+++ Source data +++
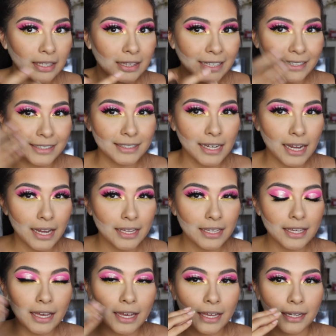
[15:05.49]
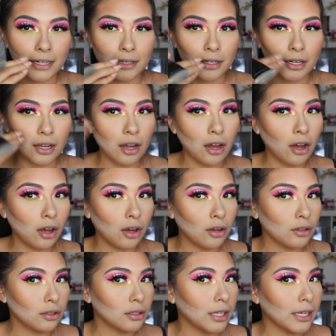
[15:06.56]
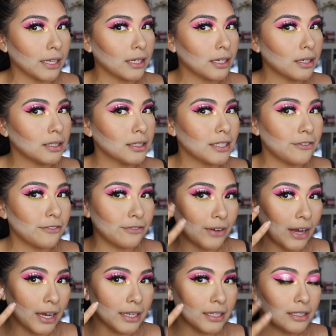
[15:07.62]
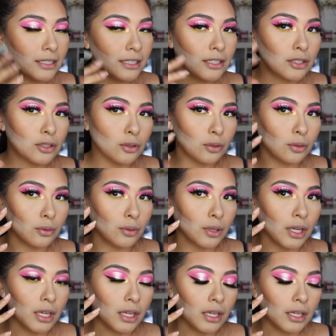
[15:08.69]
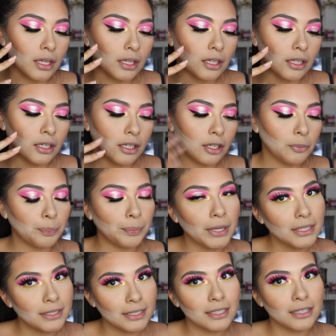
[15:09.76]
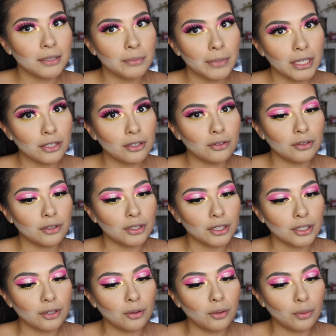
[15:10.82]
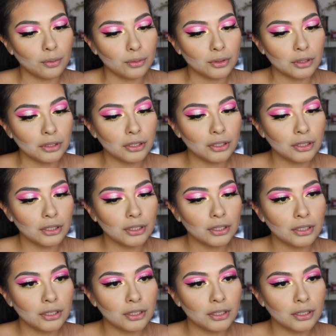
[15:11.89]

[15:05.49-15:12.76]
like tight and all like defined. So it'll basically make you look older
+++
+++ Source data +++
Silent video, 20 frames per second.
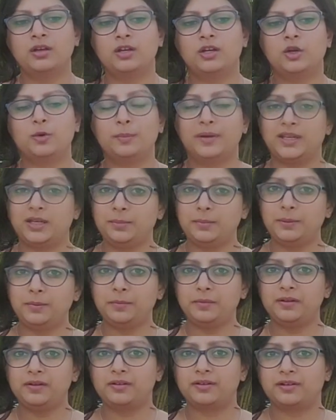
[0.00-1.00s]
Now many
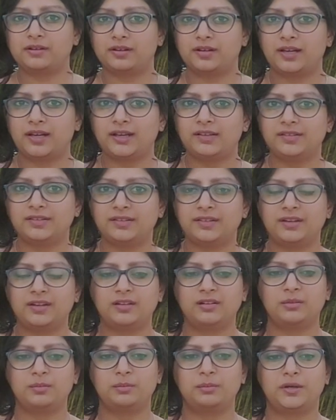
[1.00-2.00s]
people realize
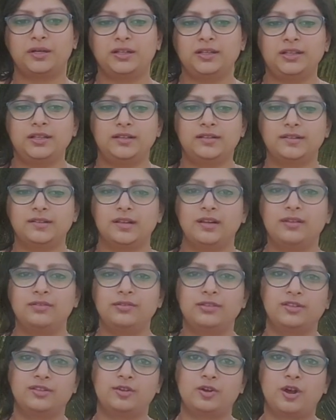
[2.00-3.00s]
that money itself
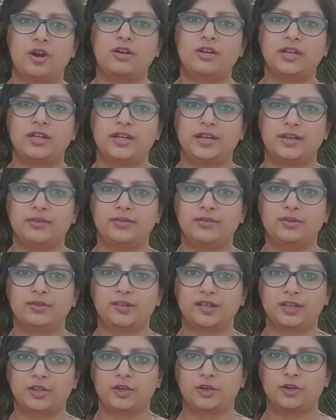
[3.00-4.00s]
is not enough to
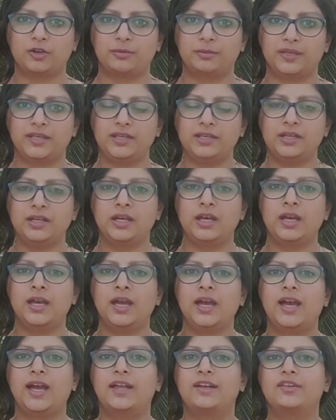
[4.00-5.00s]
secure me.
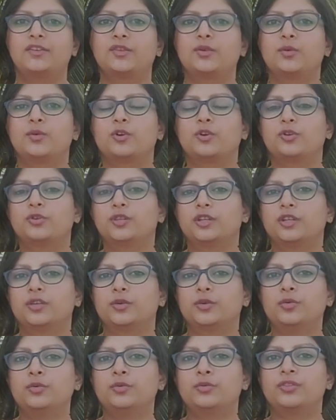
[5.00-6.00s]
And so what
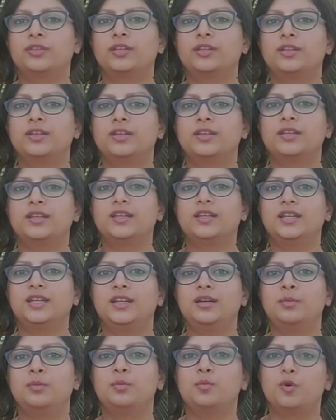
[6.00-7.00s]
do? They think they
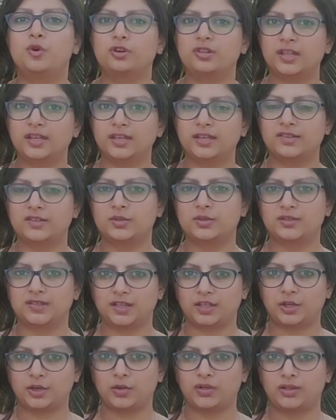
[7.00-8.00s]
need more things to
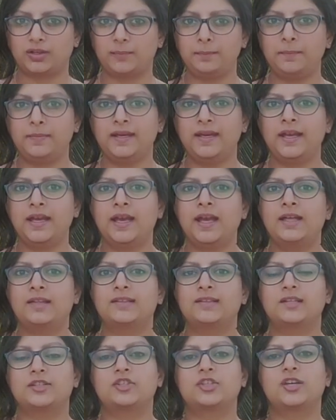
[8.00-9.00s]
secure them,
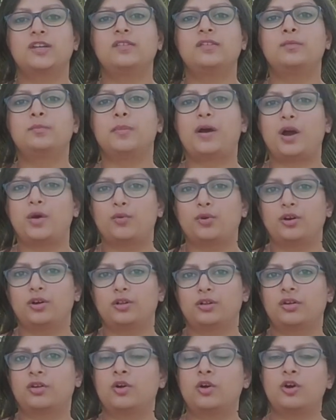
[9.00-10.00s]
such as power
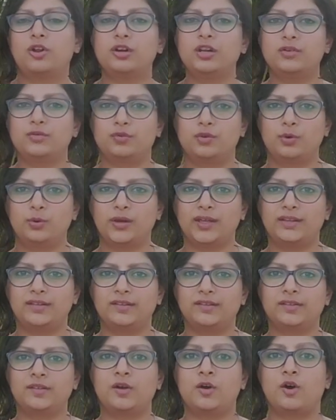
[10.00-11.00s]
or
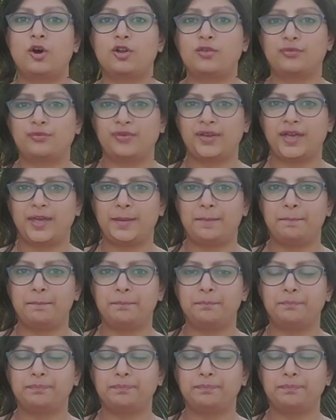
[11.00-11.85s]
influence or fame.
+++
+++ Source data +++
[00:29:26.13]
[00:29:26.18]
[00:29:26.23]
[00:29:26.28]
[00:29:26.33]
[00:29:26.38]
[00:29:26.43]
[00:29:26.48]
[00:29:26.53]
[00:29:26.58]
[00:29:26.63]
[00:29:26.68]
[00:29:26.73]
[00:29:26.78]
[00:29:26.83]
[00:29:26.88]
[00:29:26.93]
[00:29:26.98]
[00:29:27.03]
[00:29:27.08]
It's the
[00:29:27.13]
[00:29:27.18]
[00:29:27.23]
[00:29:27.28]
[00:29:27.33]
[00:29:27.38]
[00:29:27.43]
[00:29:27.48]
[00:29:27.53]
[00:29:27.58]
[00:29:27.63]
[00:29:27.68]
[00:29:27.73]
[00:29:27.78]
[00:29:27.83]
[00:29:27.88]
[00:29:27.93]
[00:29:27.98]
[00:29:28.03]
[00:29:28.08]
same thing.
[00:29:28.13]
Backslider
+++
■ **Goal of the exercise**: Begin with the line that has "[00:29:26.23]" in the listing above and end after the line that has "[00:29:27.53]"; output those lines exactly.

■ **Written answer**:
[00:29:26.23]
[00:29:26.28]
[00:29:26.33]
[00:29:26.38]
[00:29:26.43]
[00:29:26.48]
[00:29:26.53]
[00:29:26.58]
[00:29:26.63]
[00:29:26.68]
[00:29:26.73]
[00:29:26.78]
[00:29:26.83]
[00:29:26.88]
[00:29:26.93]
[00:29:26.98]
[00:29:27.03]
[00:29:27.08]
It's the
[00:29:27.13]
[00:29:27.18]
[00:29:27.23]
[00:29:27.28]
[00:29:27.33]
[00:29:27.38]
[00:29:27.43]
[00:29:27.48]
[00:29:27.53]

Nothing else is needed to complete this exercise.